Dataset records
----------------
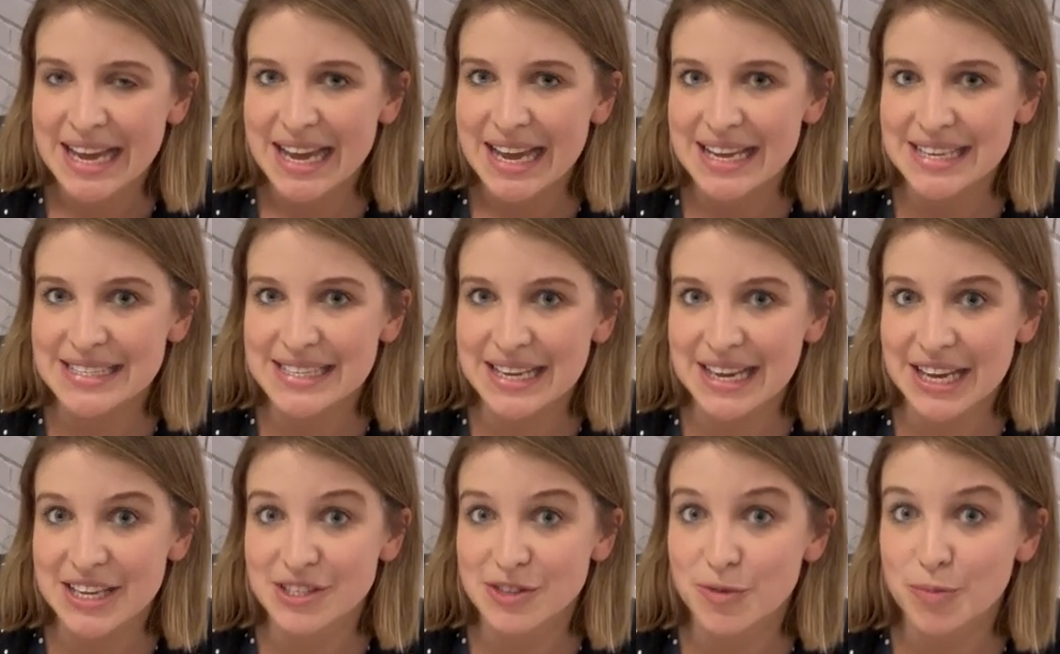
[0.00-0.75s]
it's a
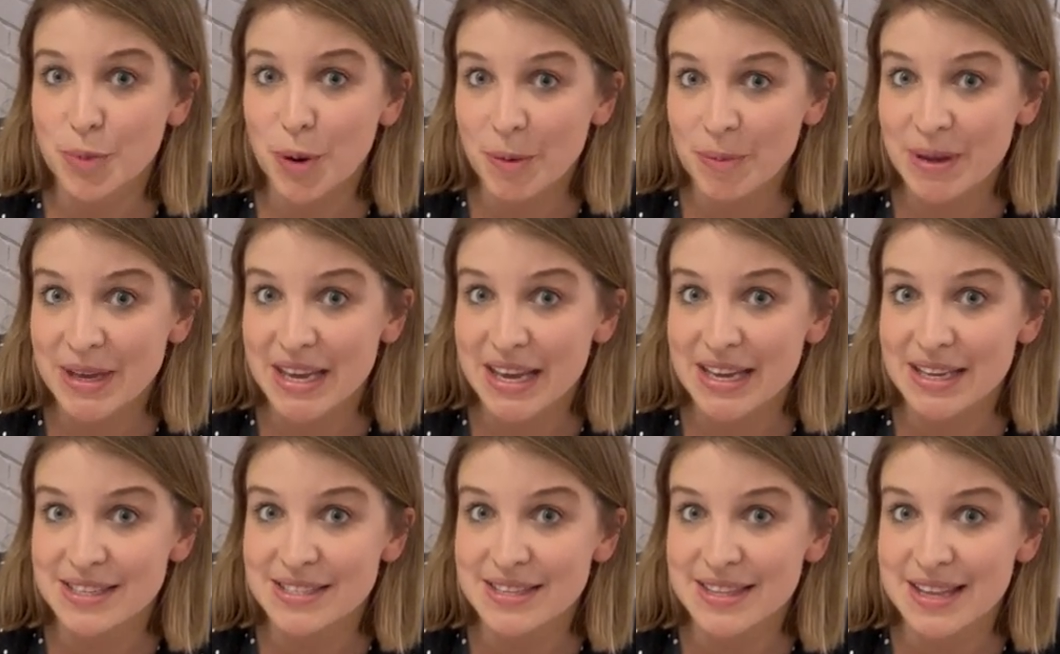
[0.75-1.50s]
case of popping it
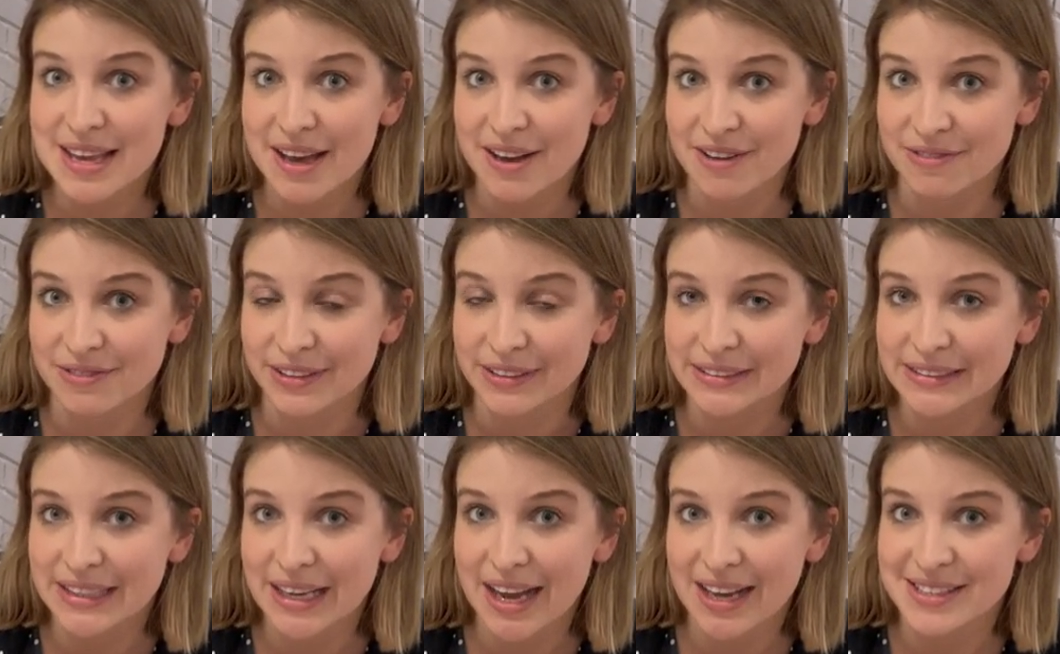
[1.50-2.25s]
into the
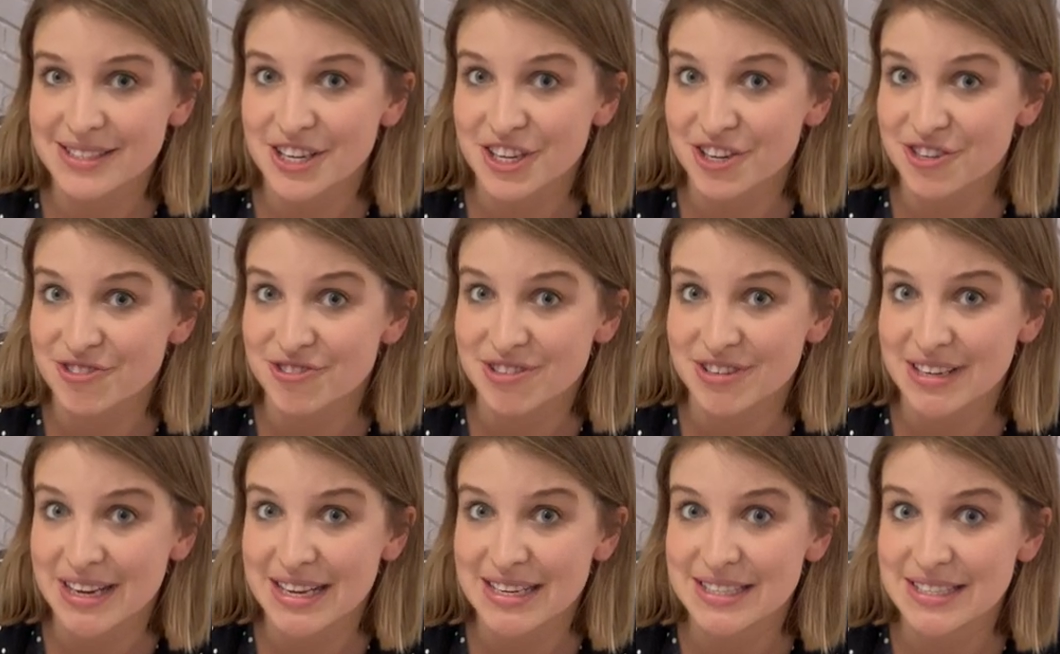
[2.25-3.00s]
oven at
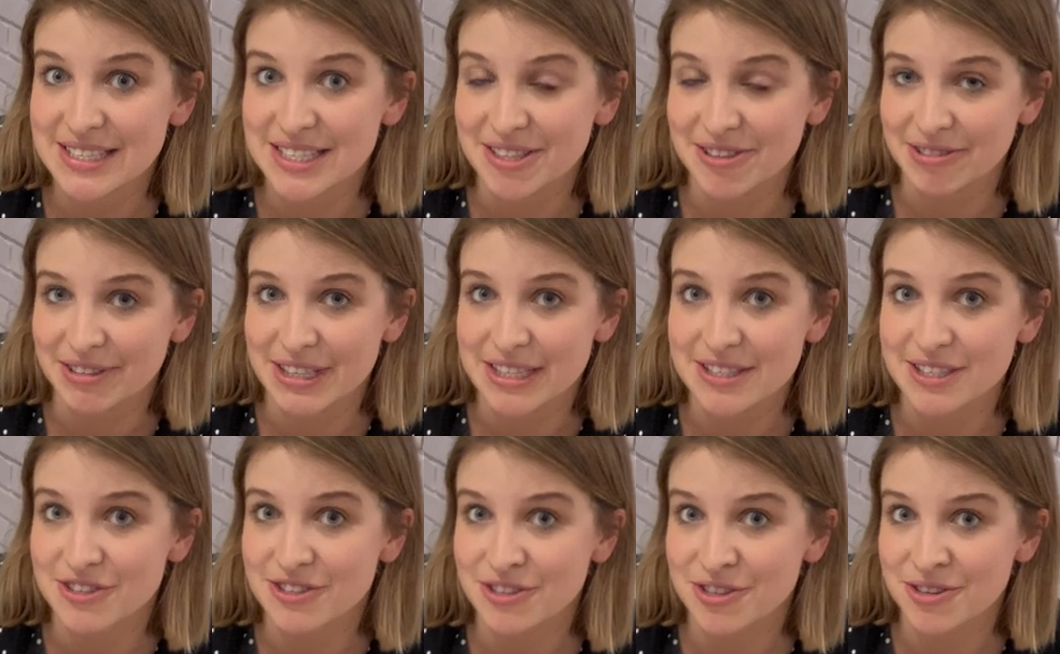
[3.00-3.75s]
180 degrees
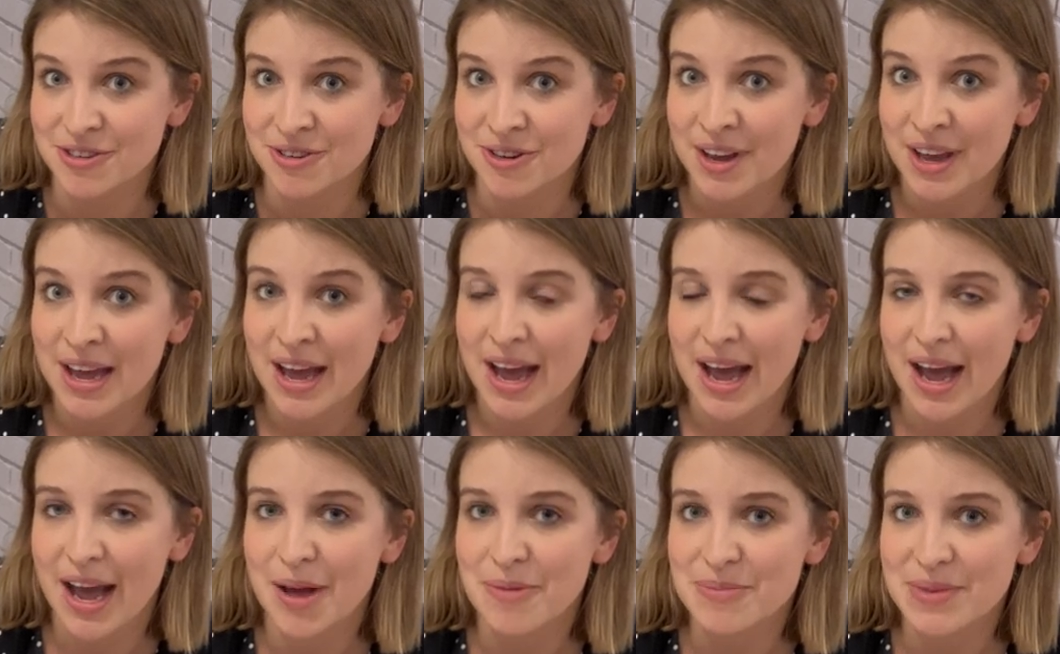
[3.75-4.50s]
and do
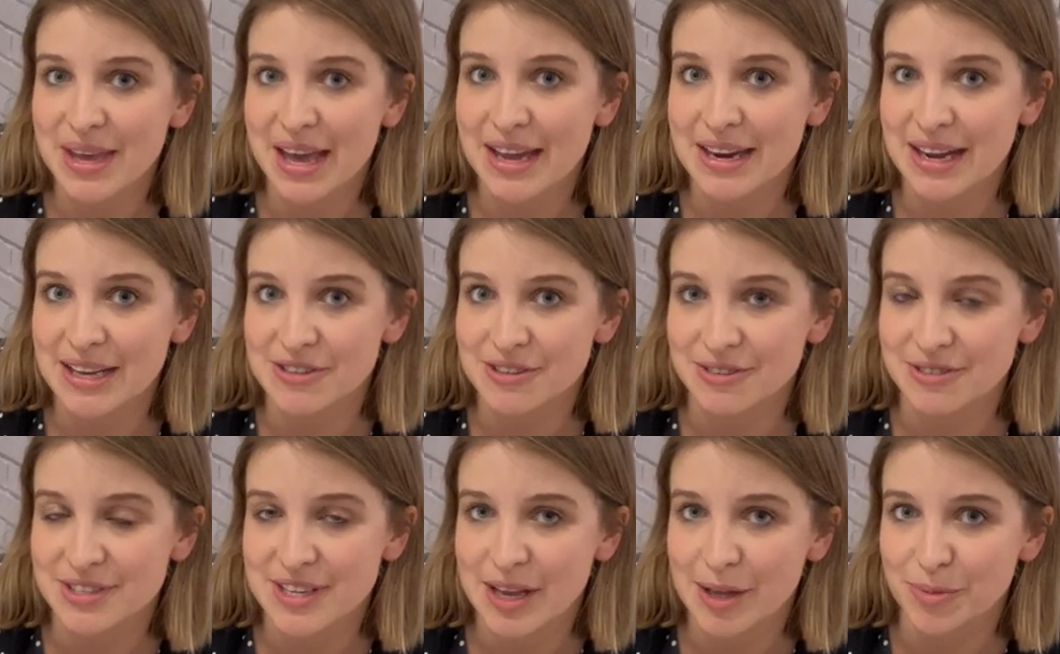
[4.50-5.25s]
um, get an
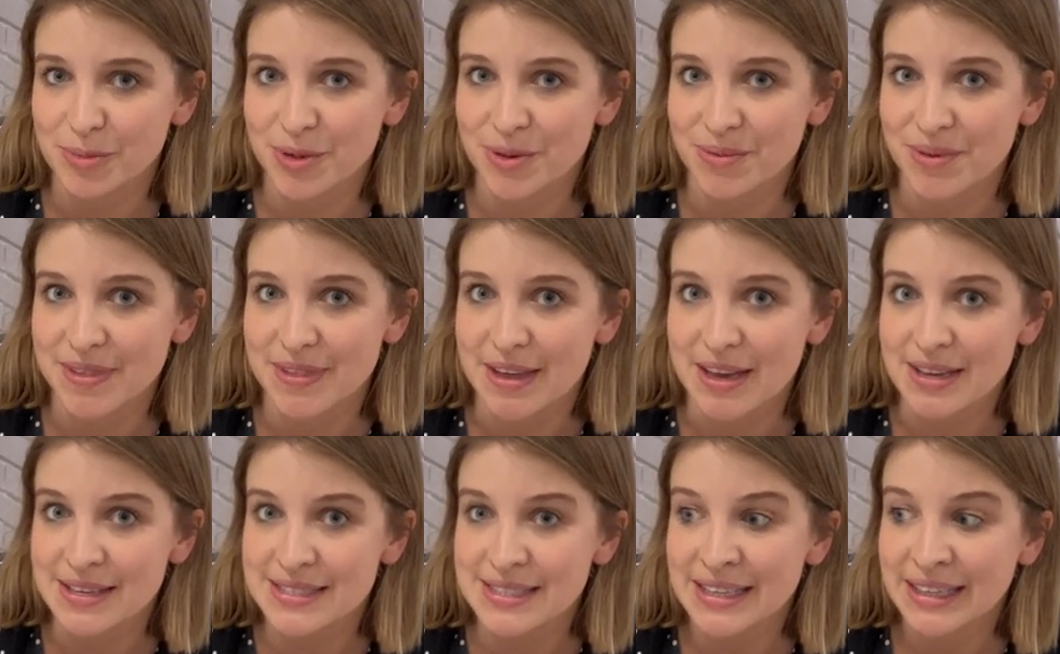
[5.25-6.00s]
adult to help you with
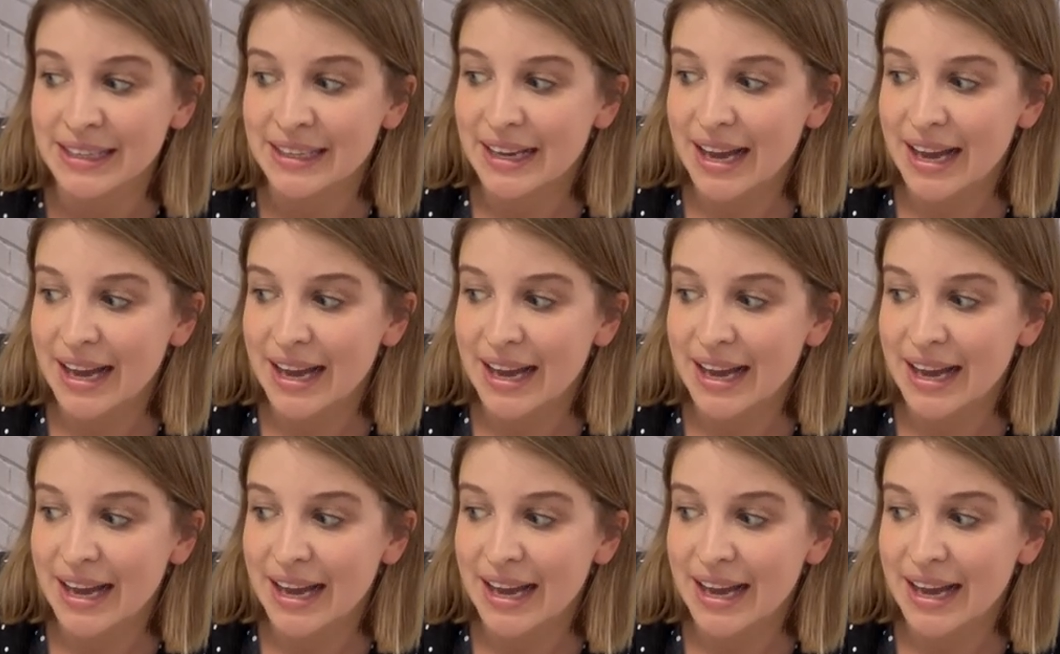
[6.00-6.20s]
this.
----------------
» **EXERCISE OBJECTIVE**
Restate every record above word for word, without images.

» **SOLUTION TO THE PROBLEM**
[0.00-0.75s]
it's a
[0.75-1.50s]
case of popping it
[1.50-2.25s]
into the
[2.25-3.00s]
oven at
[3.00-3.75s]
180 degrees
[3.75-4.50s]
and do
[4.50-5.25s]
um, get an
[5.25-6.00s]
adult to help you with
[6.00-6.20s]
this.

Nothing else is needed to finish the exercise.